Les plans rapprochés et quelques scènes en caméra portée, appuyés par la trame sonore vibrante du Polonais Zbigniew Preisner (qui signe aussi la musique de L’arbre de la vie de Terrence Malick, 2011), permettent au cinéphile de bien saisir l’humanité de ce prêtre. La réalisatrice a su capter à merveille la vulnérabilité de cet homme dont transpire une réelle intimité avec Dieu : son oraison, sa rencontre et ses dialogues avec le Seigneur nous touchent, nous laissent bouche bée.

Mais son ascétisme, sa proximité avec le peuple et sa capacité à gagner la sympathie d’un bon nombre, dont les Arabes musulmans, ne suscitent guère l’enthousiasme des ecclésiastiques gravitant autour du patriarche orthodoxe grec Sophronios d’Alexandrie. Le temps de Nectaire est compté. Sans procès ni explication, il sera expulsé d’Égypte en 1891.

Respirer avec les deux poumons

L’homme de Dieu nous amène à constater la trempe exceptionnelle de cet homme, qui est fort exigeant envers lui-même, et qui va jusqu’à accomplir les travaux manuels les plus rudes et les besognes habituellement réservées aux paysans sans instruction.

Sa démarche nous étonne : il ne cultive aucune rancœur.

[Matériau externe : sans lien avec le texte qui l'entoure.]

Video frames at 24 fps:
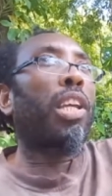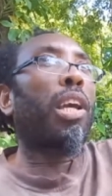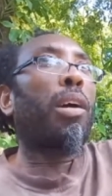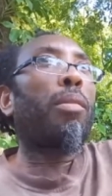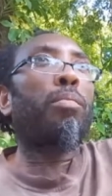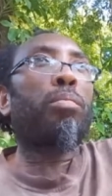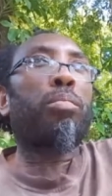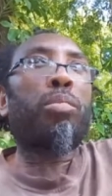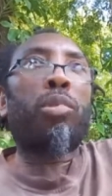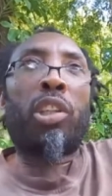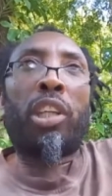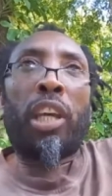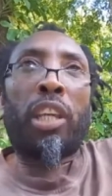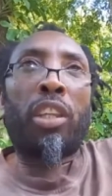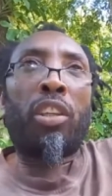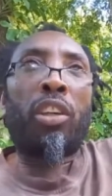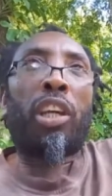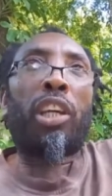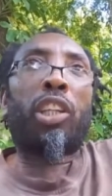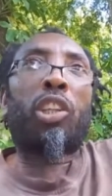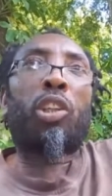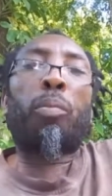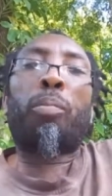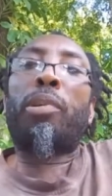can you
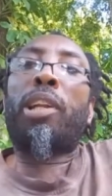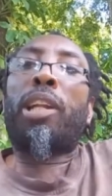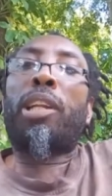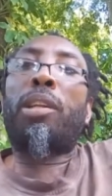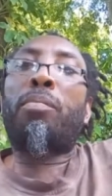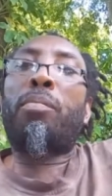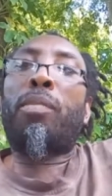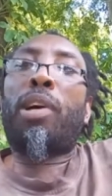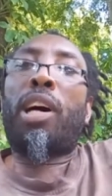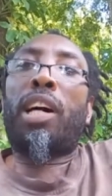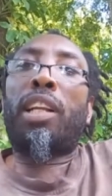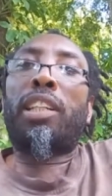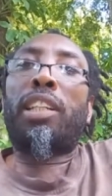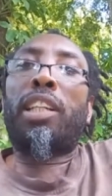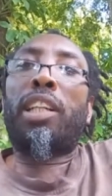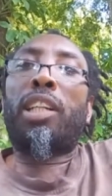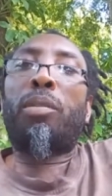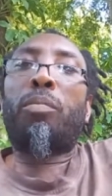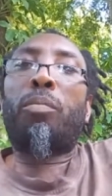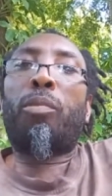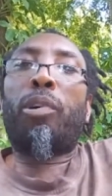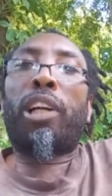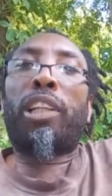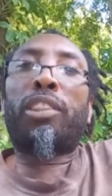get up in the morning and
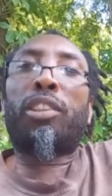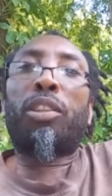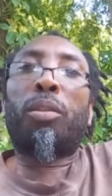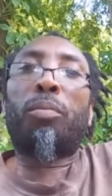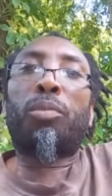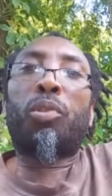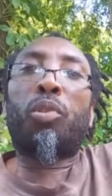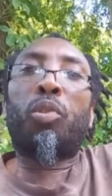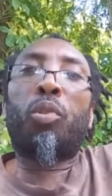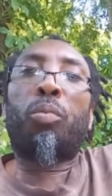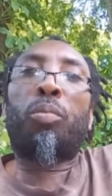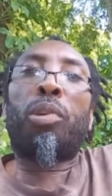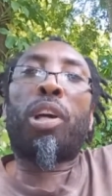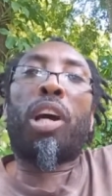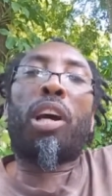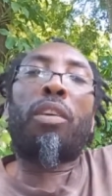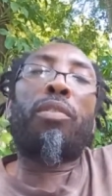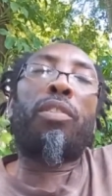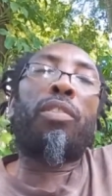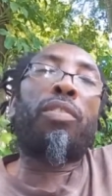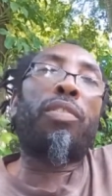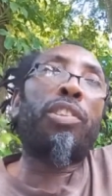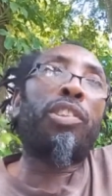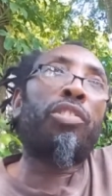you boil some soup, you
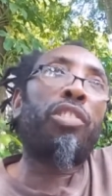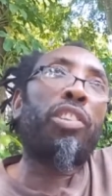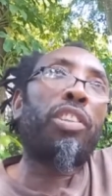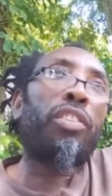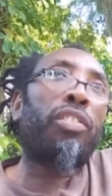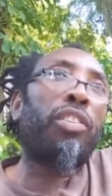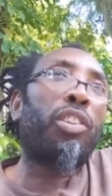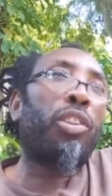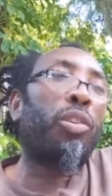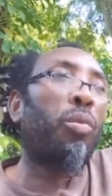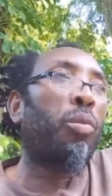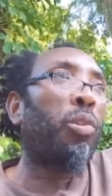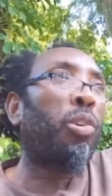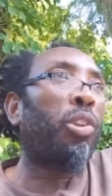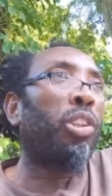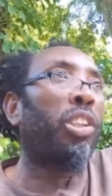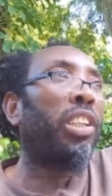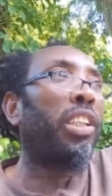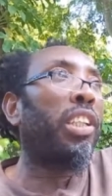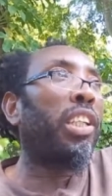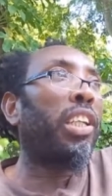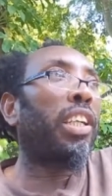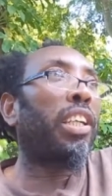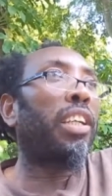have it for drink for the whole
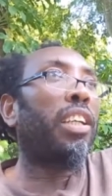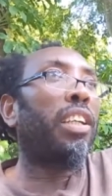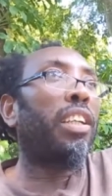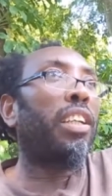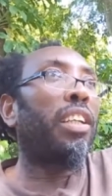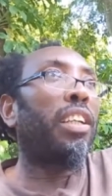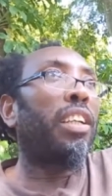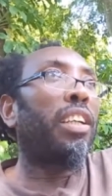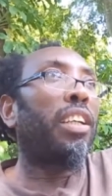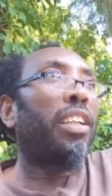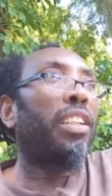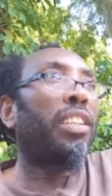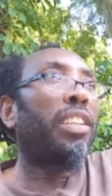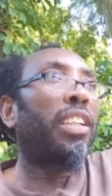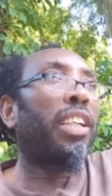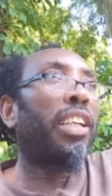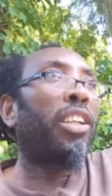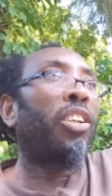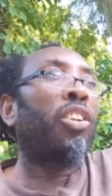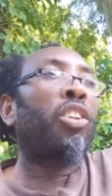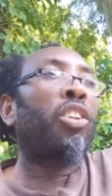day. Yeah, you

Nectaire n’élève point la voix et ne profère aucun propos désobligeant, ni à l’égard de la hiérarchie de l’Église orthodoxe, ni à l’égard des autorités civiles, ni à l’égard de quiconque, malgré les calomnies qui perdurent à son sujet et qui se répandent au gré des humeurs changeantes de certains fidèles depuis son exil de l’Égypte.

Il tient le coup, selon toute vraisemblance, par une vie de prière intense où pleurs et larmes fusent à tout moment. Il suscite de l’admiration parmi les séminaristes à sa charge en acceptant des privations qu’eux-mêmes n’oseraient s’infliger, ou encore lorsqu’il accueille l’élan de ferveur chez ses filles spirituelles en vue de fonder une communauté religieuse.

Après son expérience comme directeur d’école, il choisit de se retirer comme « moine confesseur » et d’ainsi soutenir la jeune communauté de moniales établie depuis quelques années déjà sur l’ile d’Égine, non loin d’Athènes. Atteint d’un cancer de la prostate, il meurt à l’hôpital, à 74 ans, dans une chambre qu’il partage avec un homme blessé ayant perdu l’usage de ses jambes (joué par Mickey Rourke). Chez les deux, Dieu aura le dernier mot.

Nectaire d’Égine est officiellement reconnu saint par le Patriarche œcuménique de Constantinople en 1961. Il a fallu attendre jusqu’en 1998 pour qu’il soit réhabilité dans son rang ecclésiastique par le Patriarche d’Alexandrie.

Saint Jean Paul II nous dit que « l’Église doit respirer avec ses deux poumons », c’est-à-dire avec le christianisme occidental et le christianisme oriental. L’homme de Dieu nous donne l’occasion d’élargir nos horizons en nous inspirant de la vie de saint Nectaire d’Égine.